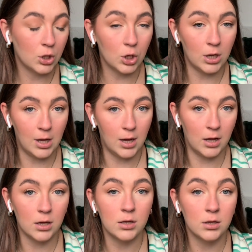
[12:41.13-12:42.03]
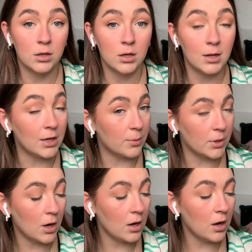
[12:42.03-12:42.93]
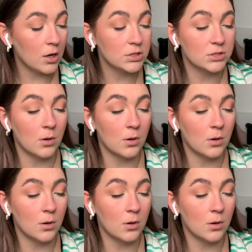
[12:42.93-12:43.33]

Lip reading: colour liquid highlight.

### TASK OBJECTIVE
Since only the text is needed, retype the data above exactly and omit the pictures.

### EXERCISE SOLUTION
[12:41.13-12:42.03]
[12:42.03-12:42.93]
[12:42.93-12:43.33]

Lip reading: colour liquid highlight.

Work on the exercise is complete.